Савельев
Вася. Дмитрий Иванович, все равно же вам с ногой с вашей ехать еще невозможно.
Савельев. А разве я говорю: ехать? Я говорю, чтобы «виллис» был готов. Ну, как провел эти дни? В театре бывал еще?
Вася. Бывал.
Савельев. Отлегло от души?
Вася. Как вам сказать… Когда твердо решишься, то, конечно, проще жить.
Савельев. На что же ты решился?
Вася. Все на то же. После войны поеду с вами, куда вы, туда и я.
Савельев. А не передумаешь?
Вася. Нет. Много жестоких вещей на свете, Дмитрий Иванович, а искусство из всех жестоких самое жестокое. Не передумаю.
Воронцов. Где тут мои бланки академические? Куда-то я их специально в такое место положил, чтобы помнить, где они.
Синицын. Я не растерялся. Я просто не понимаю, как они могут не видеть очевидных преимуществ моего проекта.

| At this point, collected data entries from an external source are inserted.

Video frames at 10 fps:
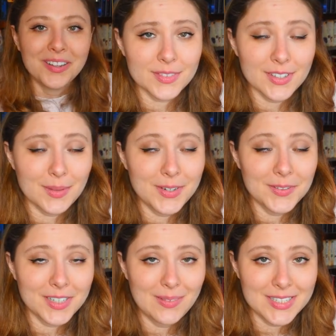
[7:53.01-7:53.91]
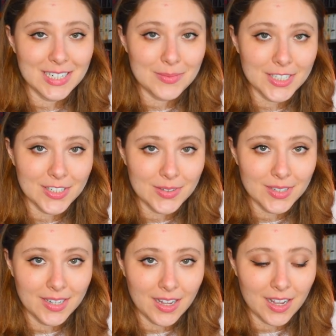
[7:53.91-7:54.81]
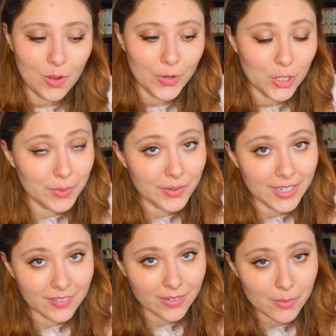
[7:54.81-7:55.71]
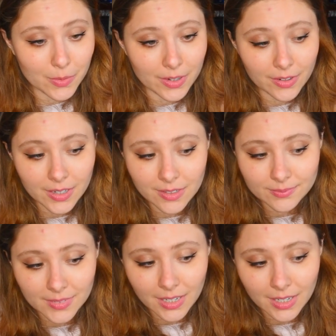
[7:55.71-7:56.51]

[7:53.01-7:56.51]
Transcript: So let me know in the comments down below uh, what you'll be reading in February,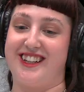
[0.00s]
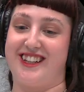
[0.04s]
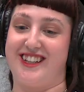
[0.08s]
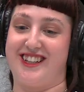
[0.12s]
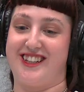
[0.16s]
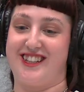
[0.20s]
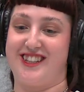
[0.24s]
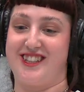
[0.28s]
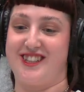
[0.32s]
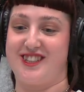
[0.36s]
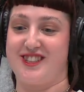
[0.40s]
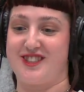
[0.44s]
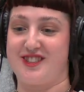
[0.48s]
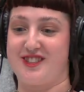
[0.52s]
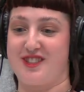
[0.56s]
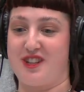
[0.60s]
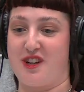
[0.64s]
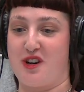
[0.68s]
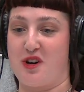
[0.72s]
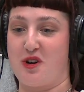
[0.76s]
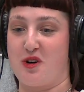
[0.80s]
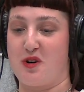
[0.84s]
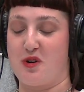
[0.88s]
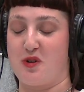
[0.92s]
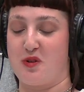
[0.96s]

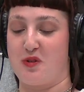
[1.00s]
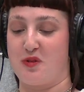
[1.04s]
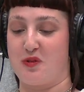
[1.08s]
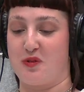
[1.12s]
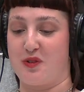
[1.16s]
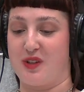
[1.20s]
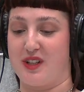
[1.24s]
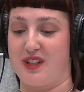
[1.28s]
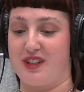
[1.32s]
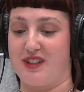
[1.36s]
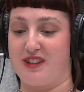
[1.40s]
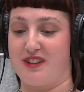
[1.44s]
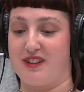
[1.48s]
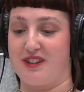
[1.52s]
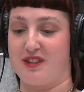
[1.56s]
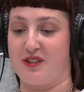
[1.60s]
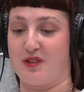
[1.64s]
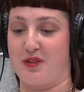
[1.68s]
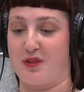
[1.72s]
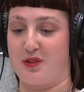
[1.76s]
So withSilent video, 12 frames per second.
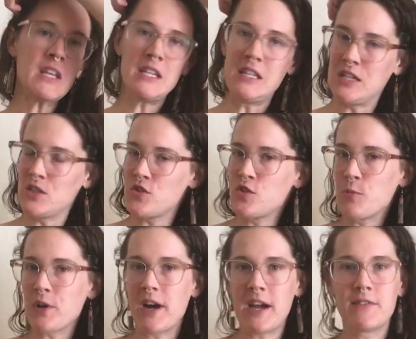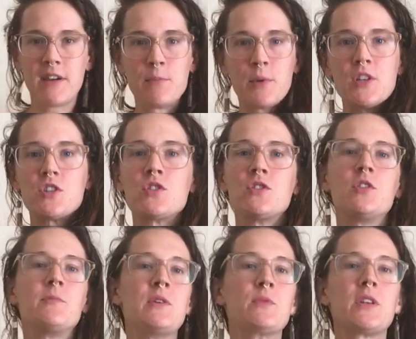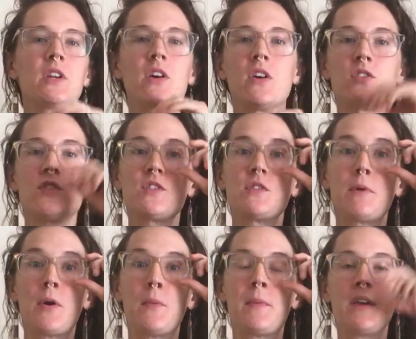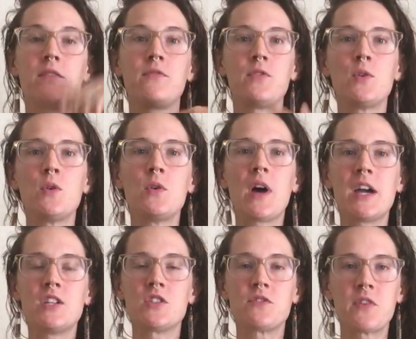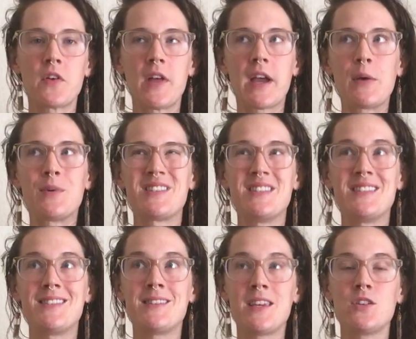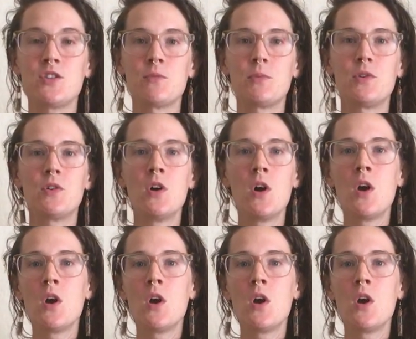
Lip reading: eating super high vibrational, being really conscious about my food, I just felt like I was insatiable.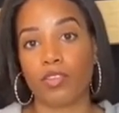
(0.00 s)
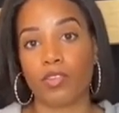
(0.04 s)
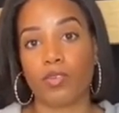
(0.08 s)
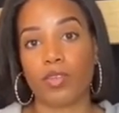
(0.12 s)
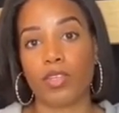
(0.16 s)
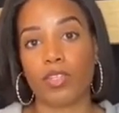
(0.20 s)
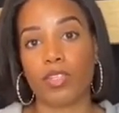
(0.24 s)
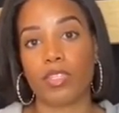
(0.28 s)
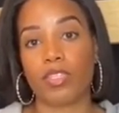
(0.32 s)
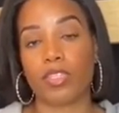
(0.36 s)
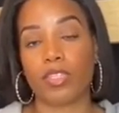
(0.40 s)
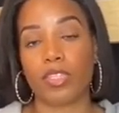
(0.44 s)
you
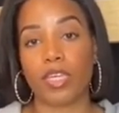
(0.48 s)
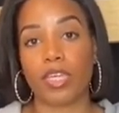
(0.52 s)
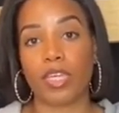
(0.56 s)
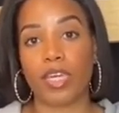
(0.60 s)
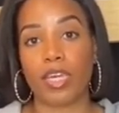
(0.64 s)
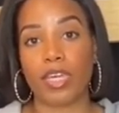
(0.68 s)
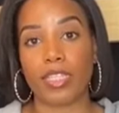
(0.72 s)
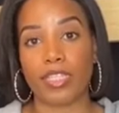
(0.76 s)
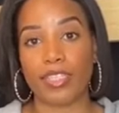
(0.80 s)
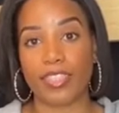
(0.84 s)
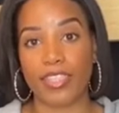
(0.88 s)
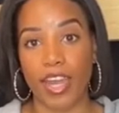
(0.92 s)
can see
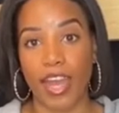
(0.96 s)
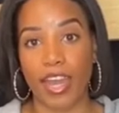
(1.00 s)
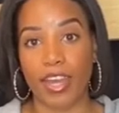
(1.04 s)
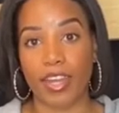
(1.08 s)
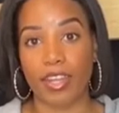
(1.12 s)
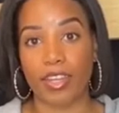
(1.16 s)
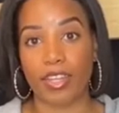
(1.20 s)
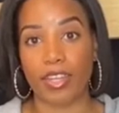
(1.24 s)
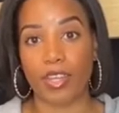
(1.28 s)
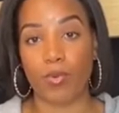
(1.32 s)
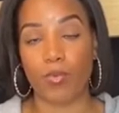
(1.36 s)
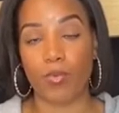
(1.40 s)

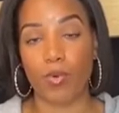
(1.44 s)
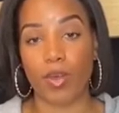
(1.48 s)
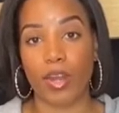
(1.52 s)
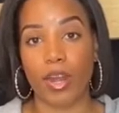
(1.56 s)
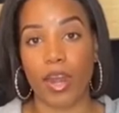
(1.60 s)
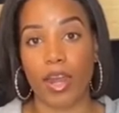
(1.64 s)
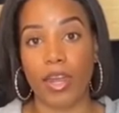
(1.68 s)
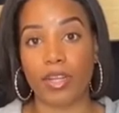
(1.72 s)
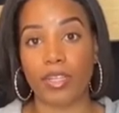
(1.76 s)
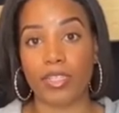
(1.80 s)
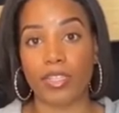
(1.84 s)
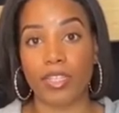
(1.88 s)
exactly what
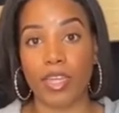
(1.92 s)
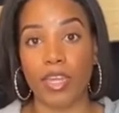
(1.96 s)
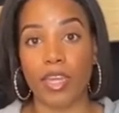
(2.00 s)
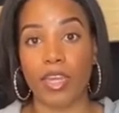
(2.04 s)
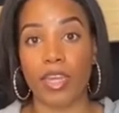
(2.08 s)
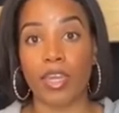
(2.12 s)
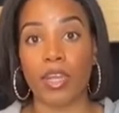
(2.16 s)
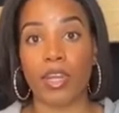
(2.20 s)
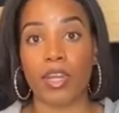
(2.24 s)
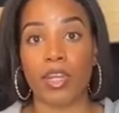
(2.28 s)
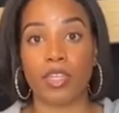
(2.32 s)
I did.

Воронцов. А ты раз навсегда пойми, что твои преимущества – это, значит, чьи-то недостатки. А мы, советские люди, до коммунизма еще не дожили, у кого-то еще и честолюбие есть, и гонор напрасный. Тут не ныть, а бить надо!
Синицын. Бить?
Воронцов. Вот именно! Раз идея твоя для страны полезная, а какой-нибудь тупица на дороге стоит, так нос ему расквасить – это как раз по-советски и будет, самый советский метод. На.
Савельев. По-моему, она еще на защите проекта.
Воронцов. Когда придет, пусть меня разбудит.
Синицын. Что это вы в военном сегодня?
Савельев. По случаю первой прогулки по комнатам решил натянуть старую шкуру. Надо привыкать.